After the configuration is successful, you can start the multi-machine task with the mpirun command, and there are currently two ways to start a multi-machine training task:

By means of mpirun -H. The startup script is as follows:
```
export DATA_PATH=./MNIST_Data/train/
mpirun -n 16 -H DEVICE1_IP:8,DEVICE2_IP:8 --output-filename log_output --merge-stderr-to-stdout python net.py
```
indicates that 8 processes are started to run the program on the machines with ip DEVICE1_IP and DEVICE2_IP respectively. Execute on one of the nodes:
```
bash run_mpirun_1.sh
```
By means of the mpirun --hostfile method. For debugging purposes, this method is recommended for executing multi-machine multi-card scripts.
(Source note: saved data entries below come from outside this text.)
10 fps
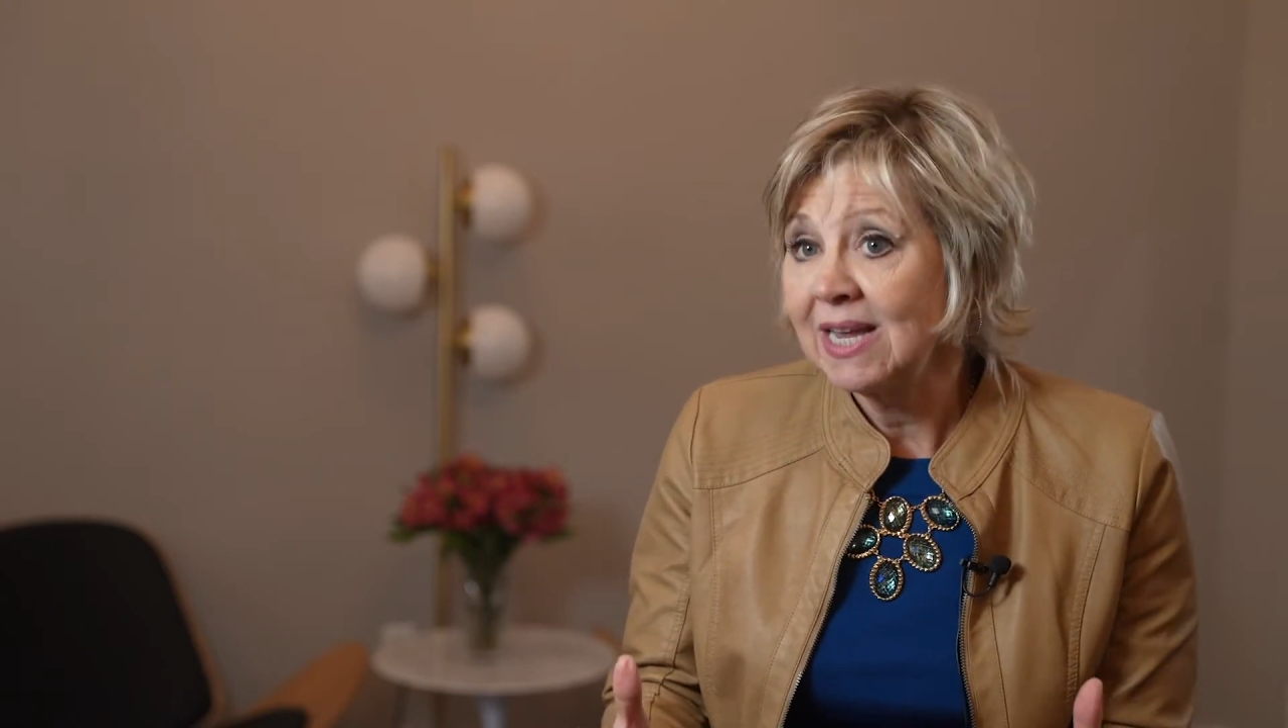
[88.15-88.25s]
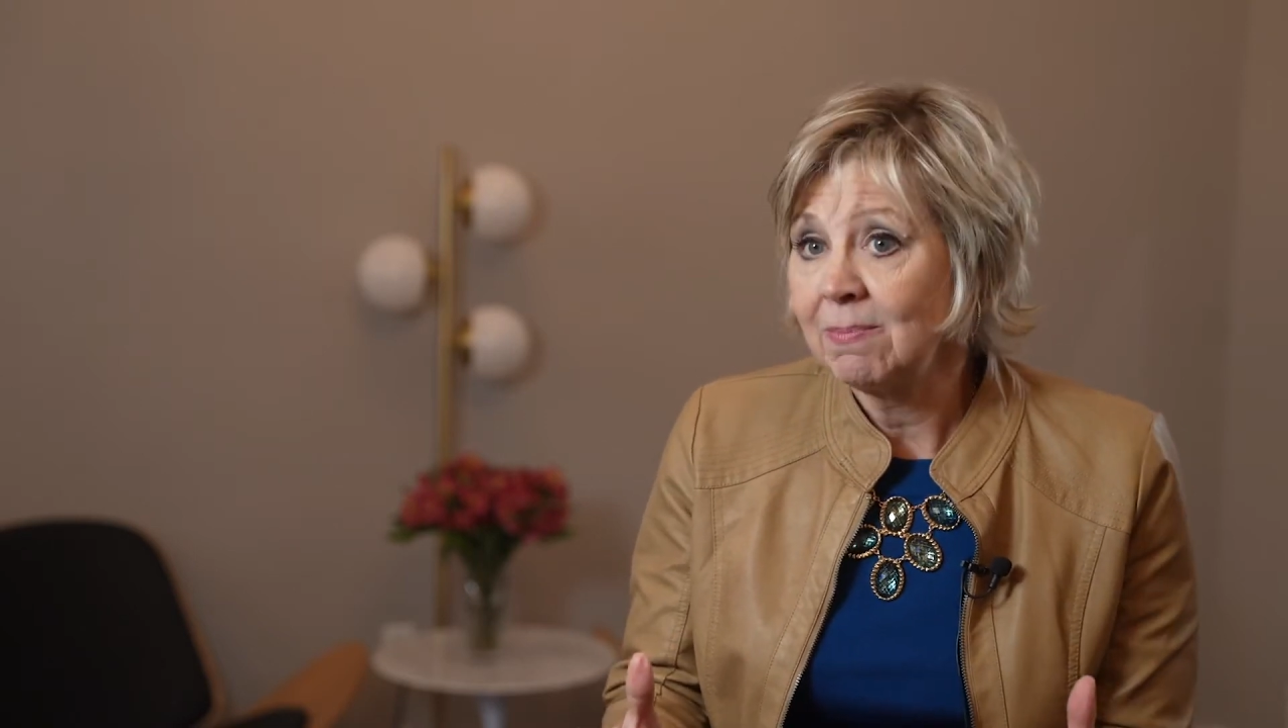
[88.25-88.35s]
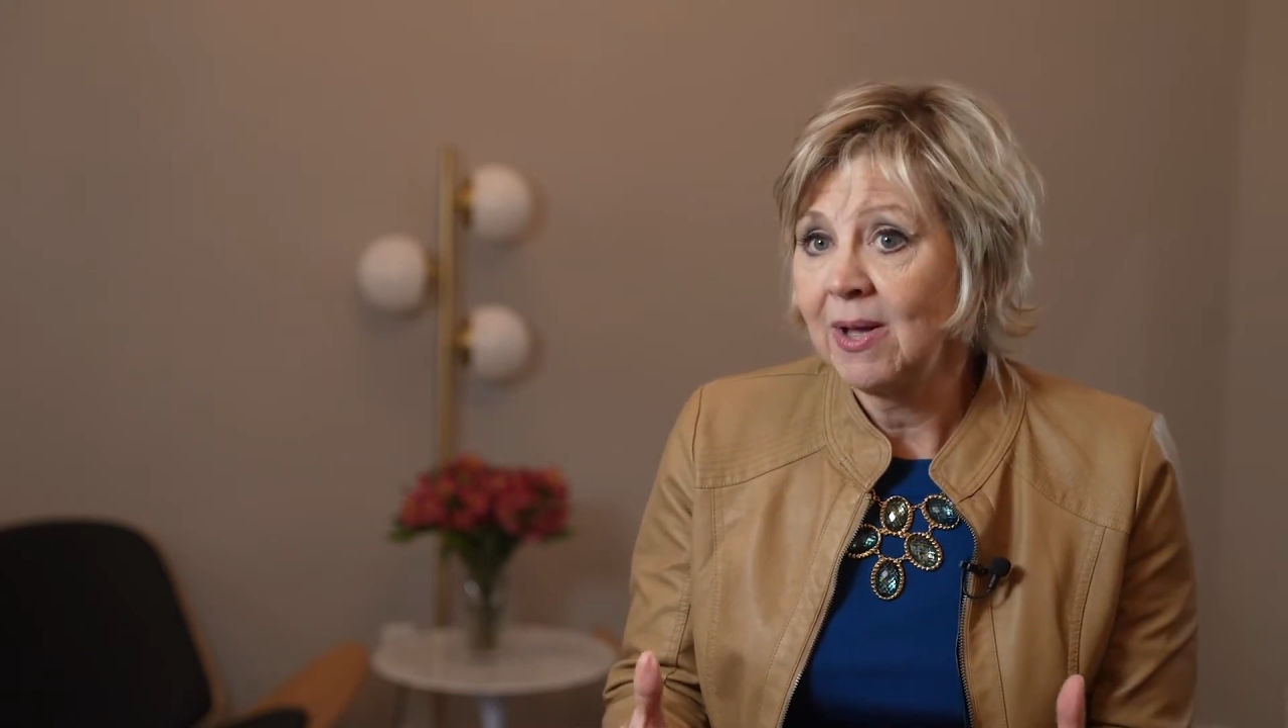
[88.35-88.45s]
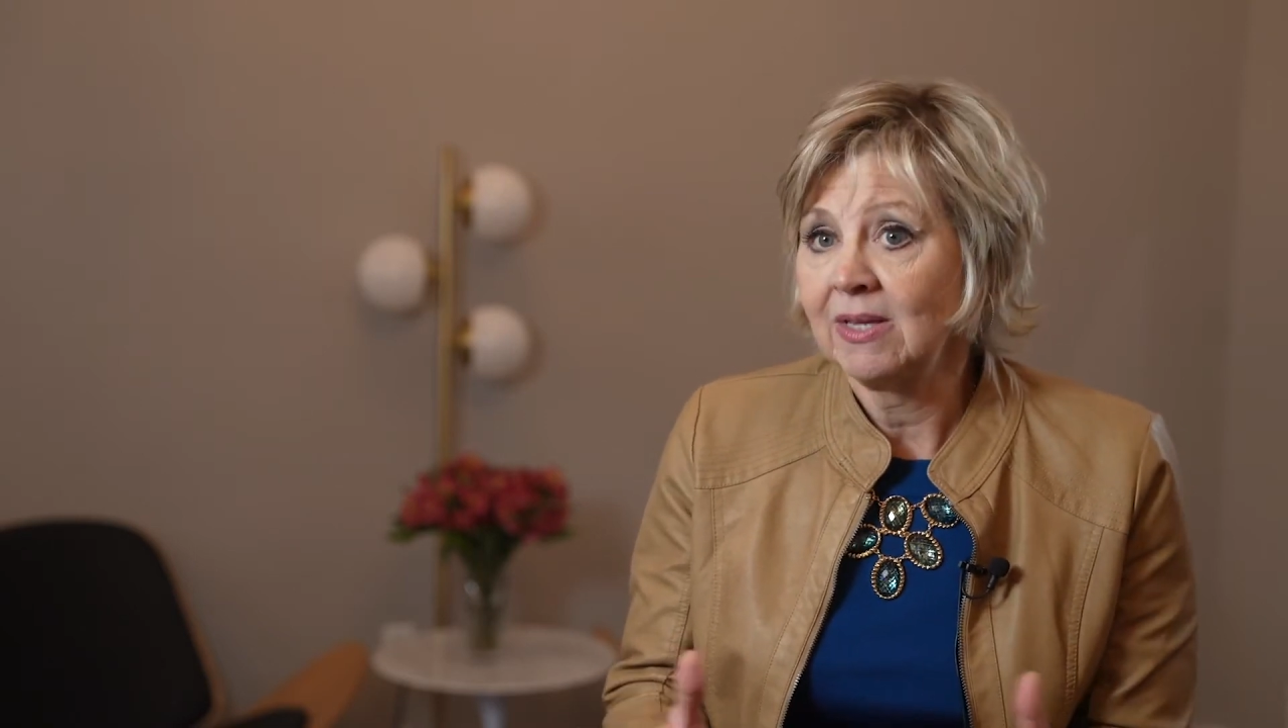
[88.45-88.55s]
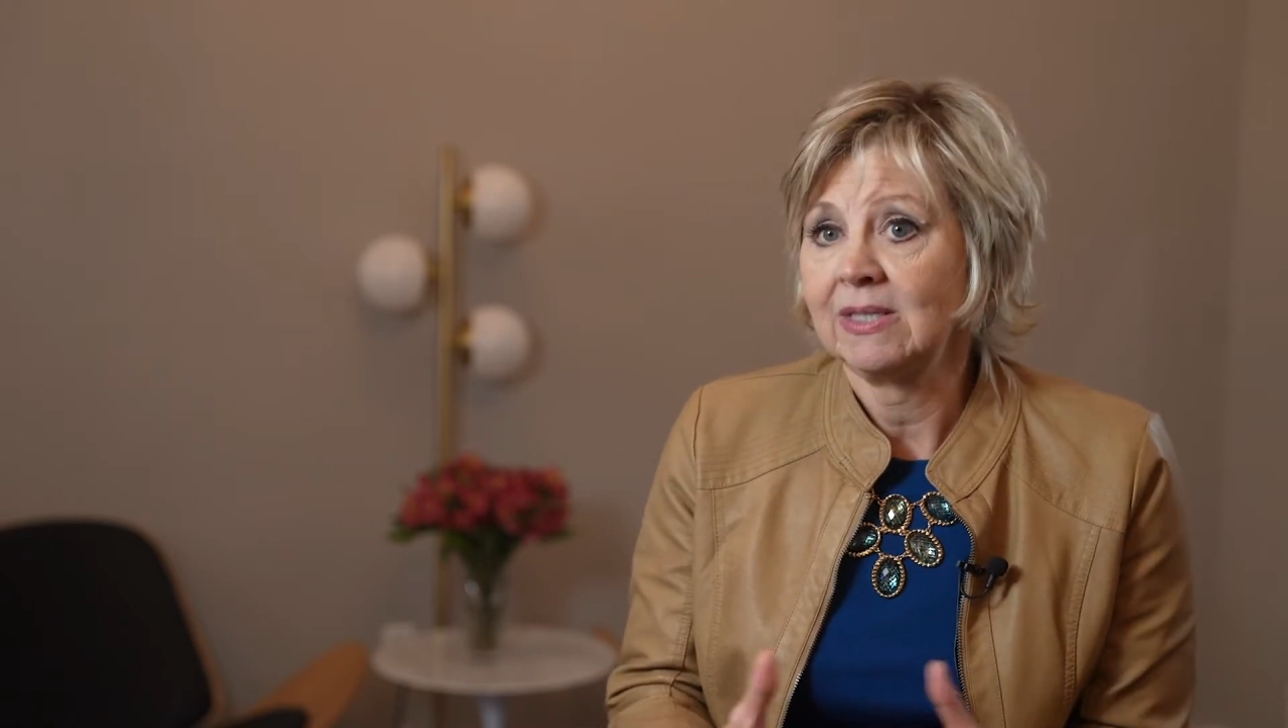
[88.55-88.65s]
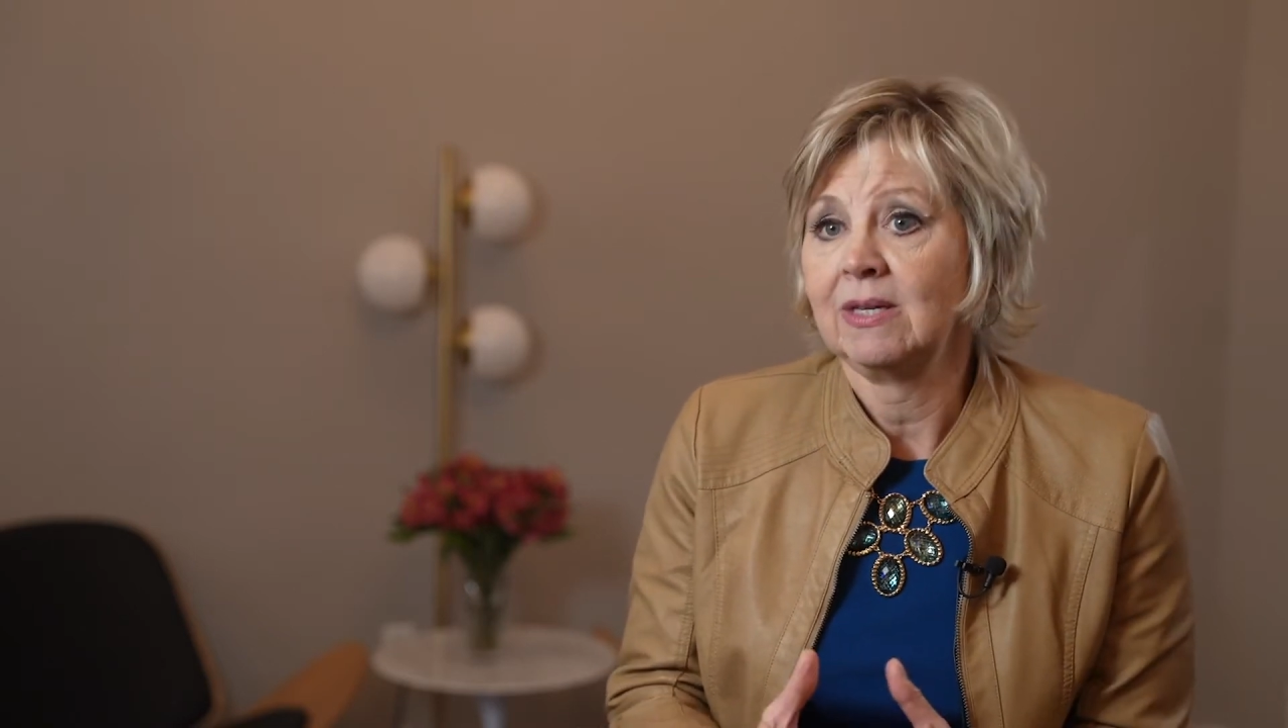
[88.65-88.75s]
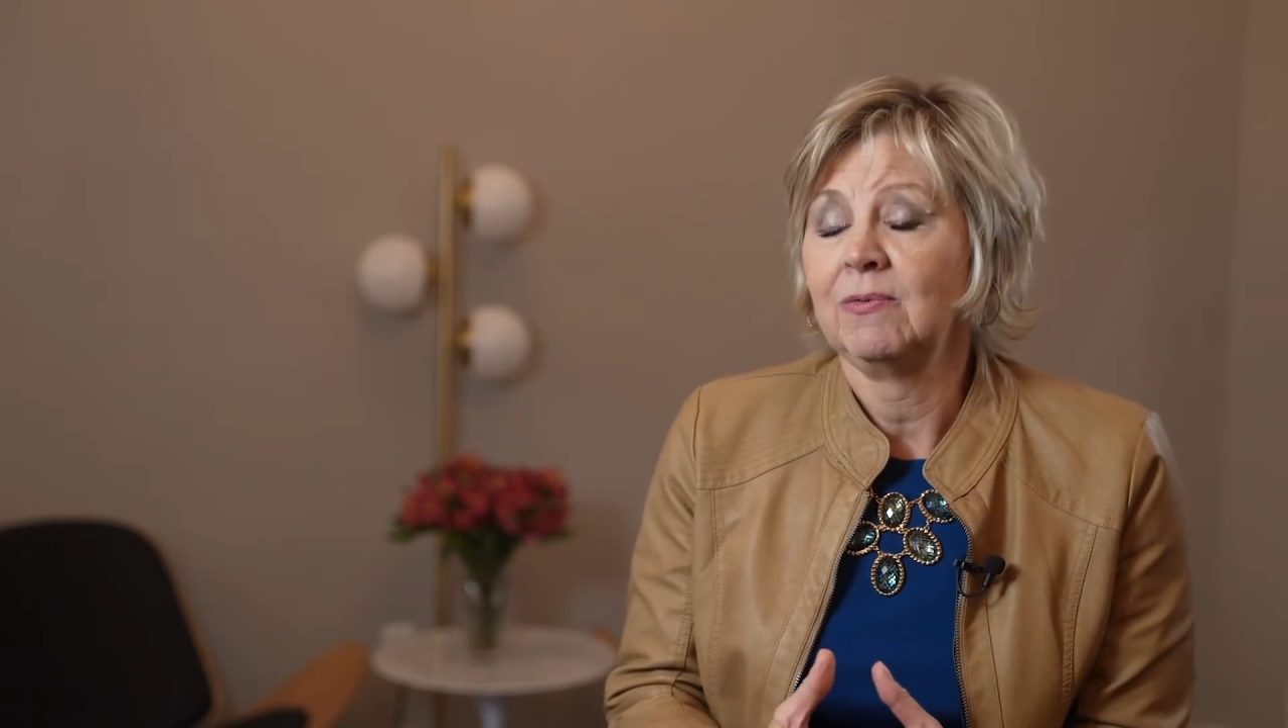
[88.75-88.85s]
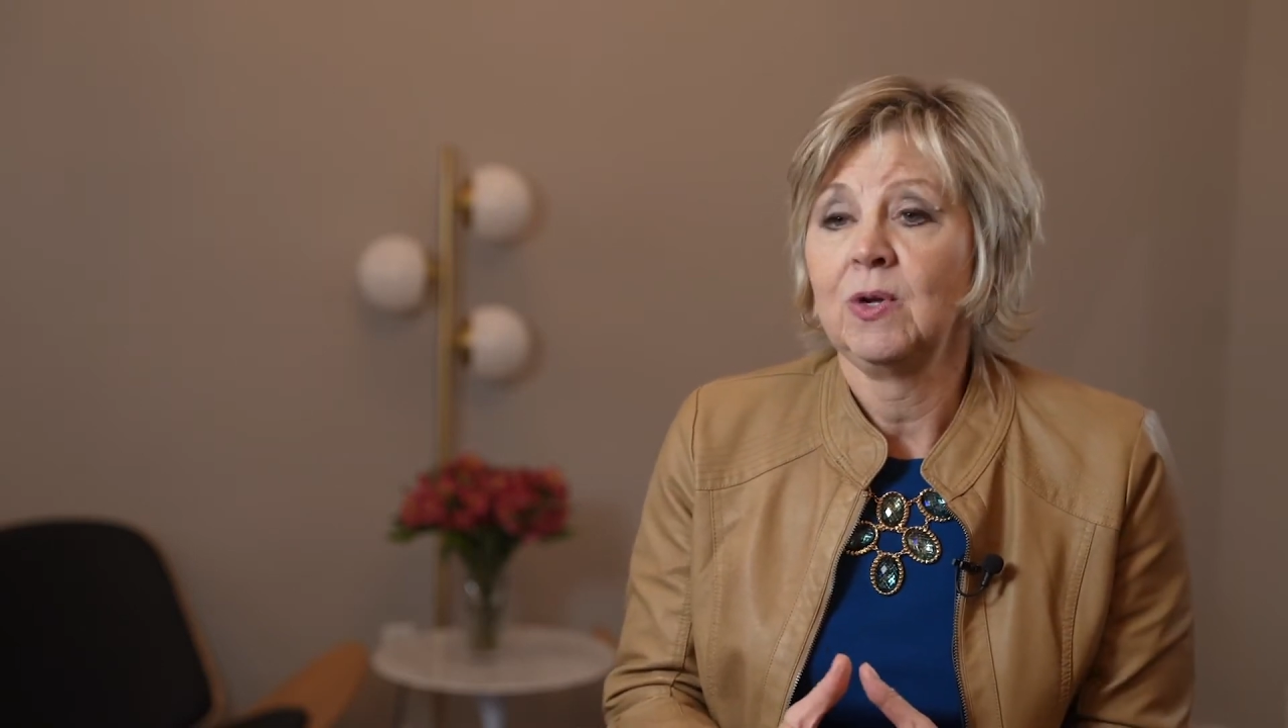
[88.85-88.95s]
impulsive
First you need to construct the hostfile file as follows:
```
DEVICE1 slots=8
192.168.0.1 slots=8
```
The format of each line is [hostname] slots=[slotnum], and hostname can be either ip or hostname. The above example indicates that there are 8 cards on DEVICE1, and there are also 8 cards on the machine with ip 192.168.0.1.

The execution script for the 2-machine 16-card is as follows, and you need to pass in the variable HOSTFILE, which indicates the path to the hostfile file:
```
export DATA_PATH=./MNIST_Data/train/
HOSTFILE=$1
mpirun -n 16 --hostfile $HOSTFILE --output-filename log_output --merge-stderr-to-stdout python net.py
```
Execute on one of the nodes:
```
bash run_mpirun_2.sh ./hostfile
```

After execution, the log file is saved to the log_output directory and the result is saved in log_output/1/rank.*/stdout.